Il che spiega perché Francesco e la chiesa siano così decisamente contrari ad ogni guerra, al punto da essere percepiti “equidistanti”, in apparente contraddizione con il principio della guerra “giusta”. Amarissimo constatarlo: ma nel corso della storia umana, tante oppressioni e ingiustizie sono state rimosse solo grazie alla violenza e alla guerra!
Certamente ci sono state guerre che hanno prodotto momenti di pace ma sempre parziale. Il papa, tornando da Malta nel 2022, ha spiegato che l’uomo tende a usare schemi di guerra anziché di pace. Uno di questi schemi è basato sulla sconfitta del nemico, ma è ingannevole, non risolutivo. La vittoria contro il nazi-fascismo non condusse alla pace ma al passaggio dalla guerra “calda” a quella fredda, con annesse crisi continue (anche nucleari). Le vittorie non estirpano la radice del conflitto, anzi sono spesso prodromi per una riorganizzazione che porta al conflitto successivo. Invece ci sono altri esempi da seguire: Mandela e Tutu lavorarono alla pacificazione già durante apartheid e carcerazione. Proprio in quegli anni seminarono le radici profonde del perdono e della misericordia. Dostoevskij, amato dal Papa, ci ricorda che la lotta tra bene e male ha come campo di battaglia il cuore dell’uomo. È quello il campo su cui agire.

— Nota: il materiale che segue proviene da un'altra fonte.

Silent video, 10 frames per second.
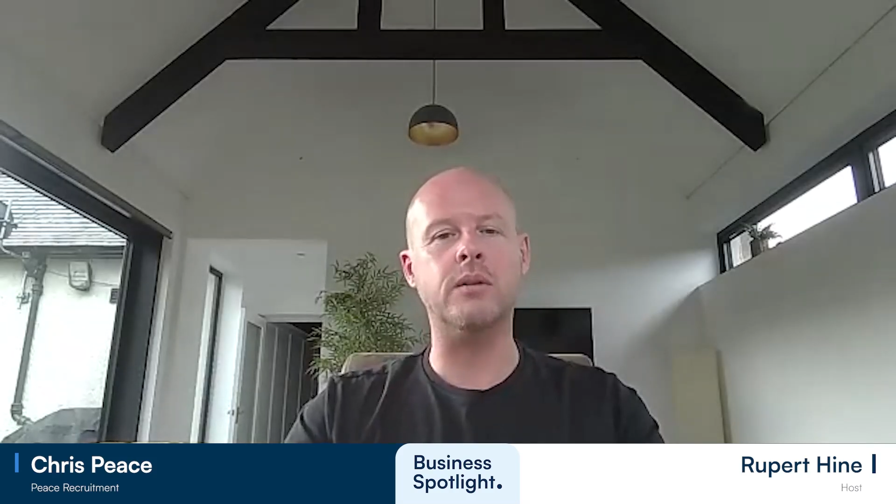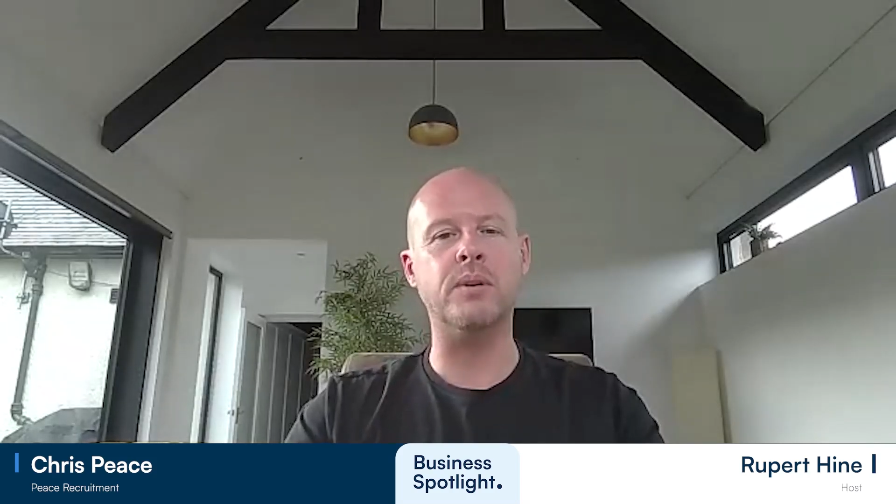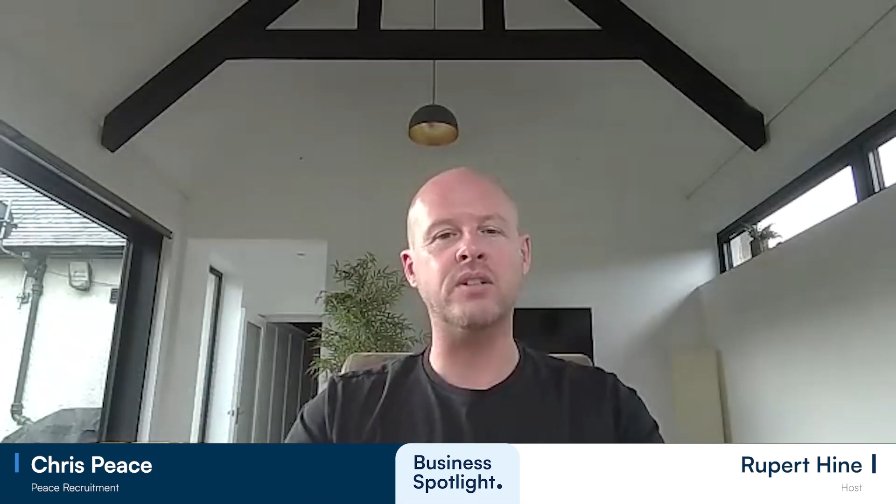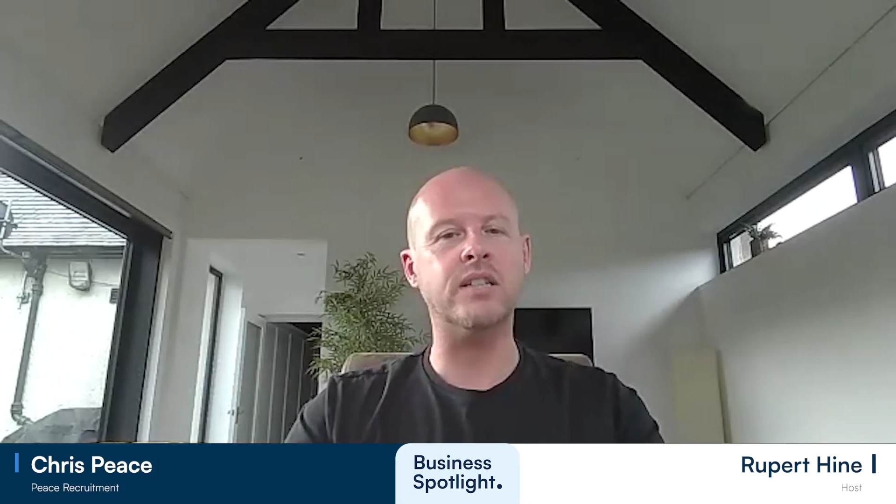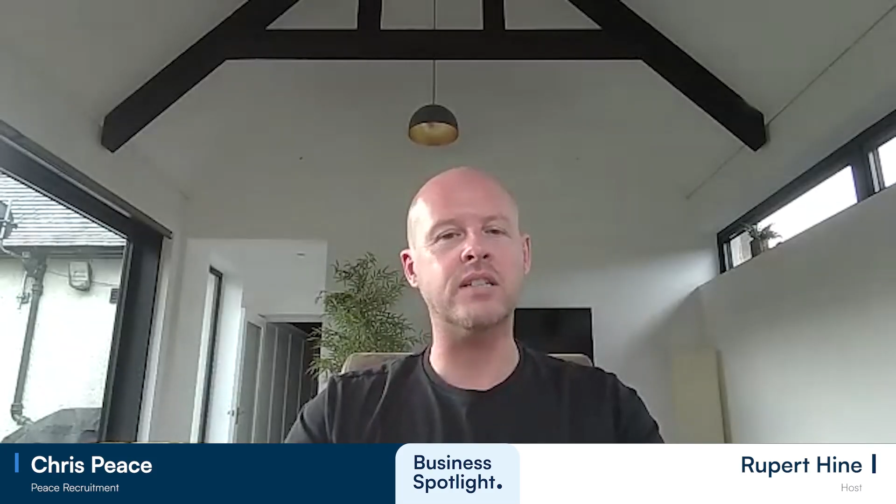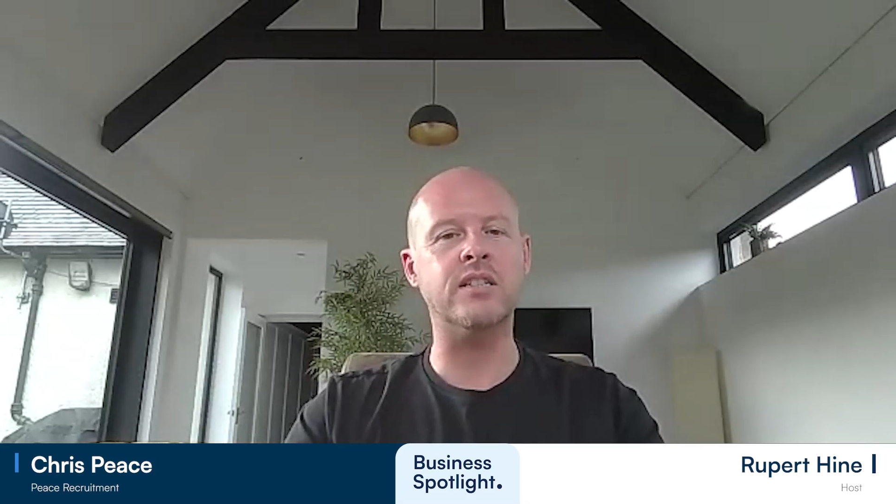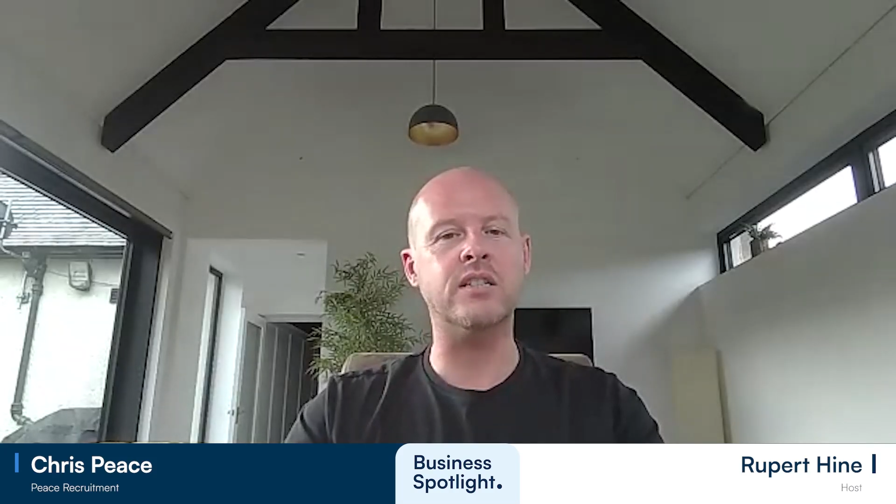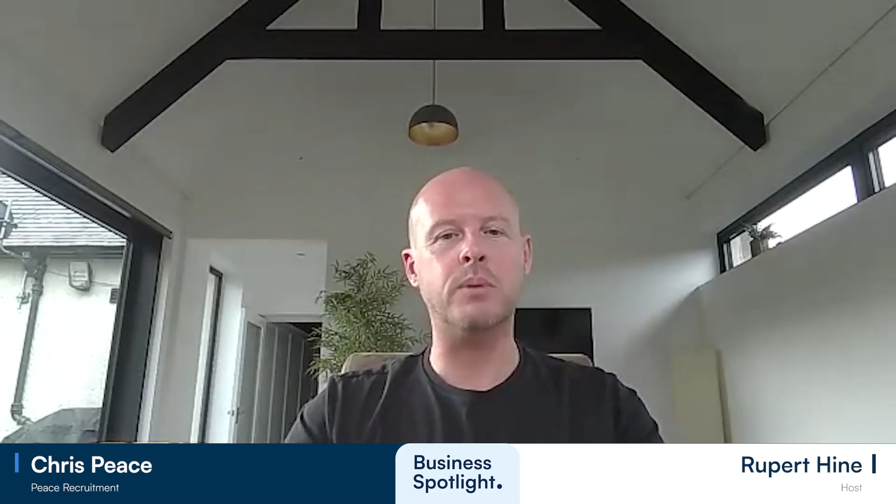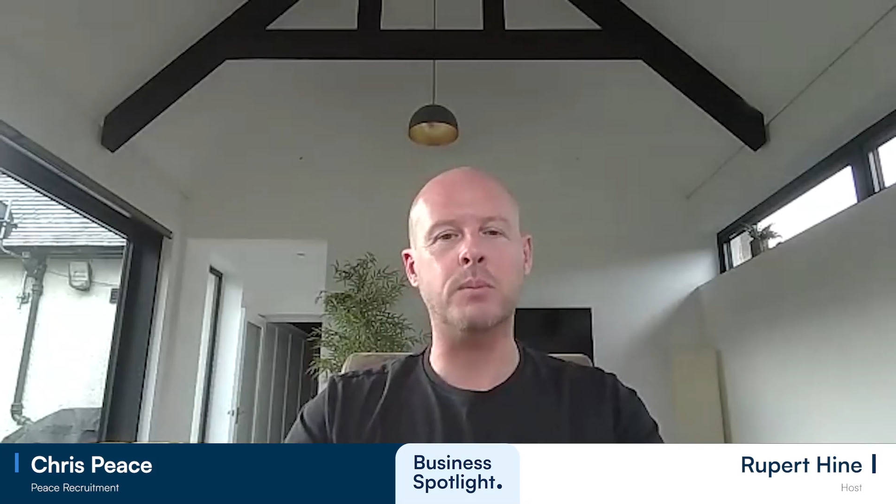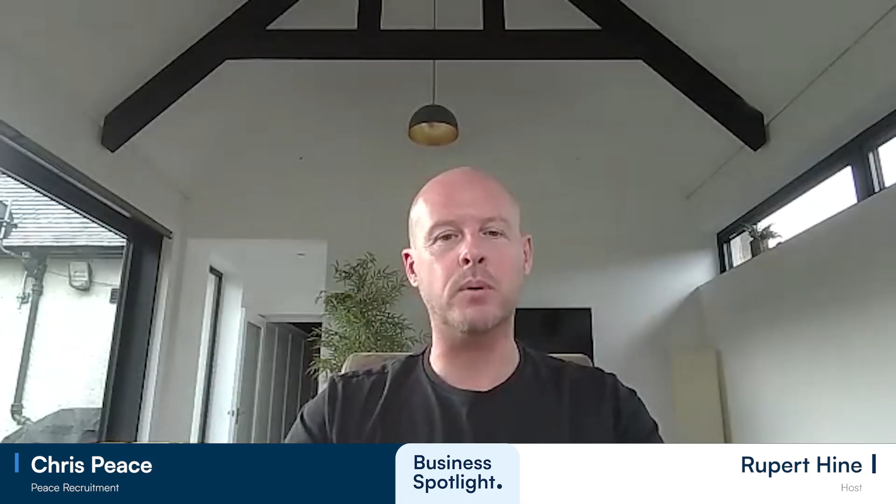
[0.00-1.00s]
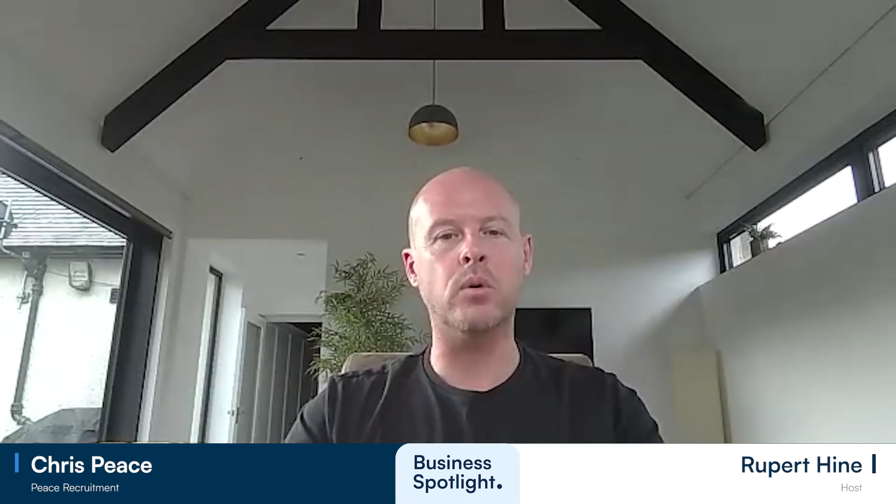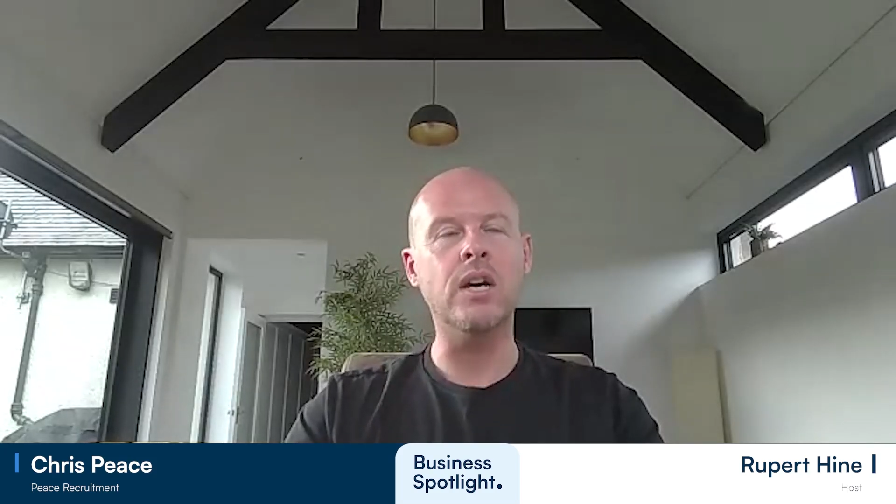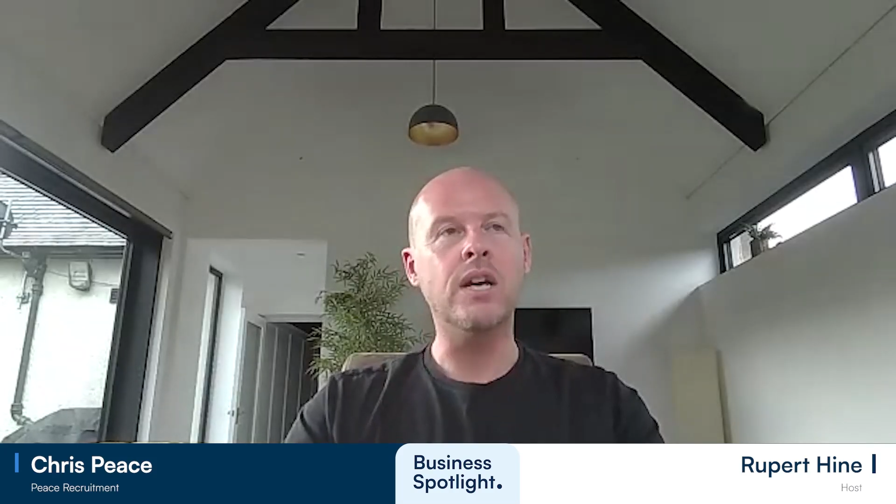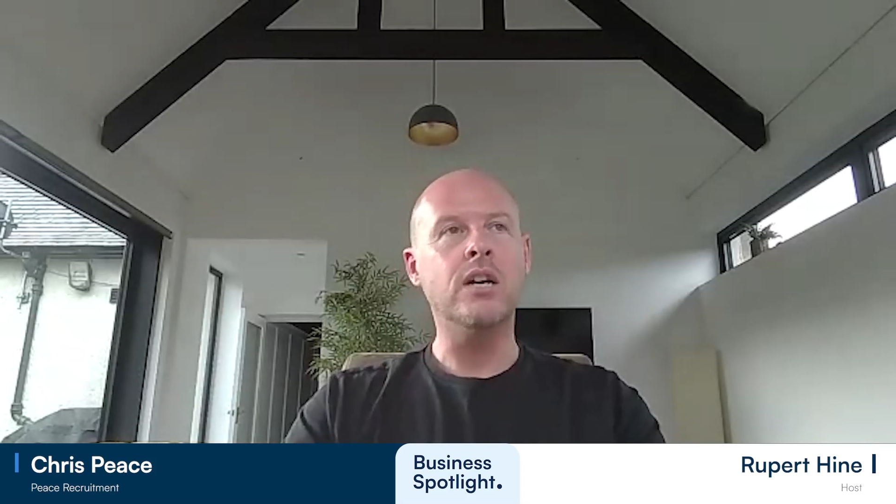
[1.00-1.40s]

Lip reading: in business, is that people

I giornali, come L’Osservatore Romano e La Voce, quale contributo possono dare alla pace? I seminatori di odi, nazionalismi, suprematismi, trovano nei social media spazio sterminato dal quale sparare sull’ambulanza della buona informazione, più riflessiva e meditata. Cosa occorrerebbe fare per riportare la gente a leggere i giornali e meglio riflettere, ad esempio su pace e guerra?

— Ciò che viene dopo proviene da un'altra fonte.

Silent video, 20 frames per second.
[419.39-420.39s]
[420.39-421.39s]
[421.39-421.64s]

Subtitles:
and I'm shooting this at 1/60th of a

Occorre riflettere sui contenuti e sul linguaggio di una comunicazione adeguata al tempo dell’obsolescenza dei giornali. In quanto ai contenuti, le parole dl Papa all’omelia di Natale – «… per dire “no” alla guerra bisogna dire “no” alle armi… La gente … ignora quanti soldi pubblici sono destinati agli armamenti. … Se ne parli, se ne scriva, perché si sappiano gli interessi e i guadagni che muovono i fili delle guerre» – sono rivolte a noi comunicatori: le guerre hanno radici in interessi e ideologie lontani dai bisogni dei popoli. Il Papa invita gli operatori dell’informazione a non servire quegli interessi ma anzi a svelarli, raccontarli. In quanto allo stile posso dire che L’Osservatore Romano sta cercando da anni di parlare di meno e ascoltare di più, dando voce a chi non ce l’ha: i poveri (nel mensile “L’Osservatore di strada”) i giovani (nella rubrica “Cantiere giovani”), nei racconti che provengono dai territori di guerra (con interviste e corrispondenze). Si può dire, senza ironia, che cerchiamo di evitare il rischio di “pontificare”mettendoci in ascolto. È il primo passo per la pace. Del resto la Chiesa è sin dall’inizio una rete diffusa e capillare e questo consente un racconto che, in teoria, nessun altro quotidiano può permettersi.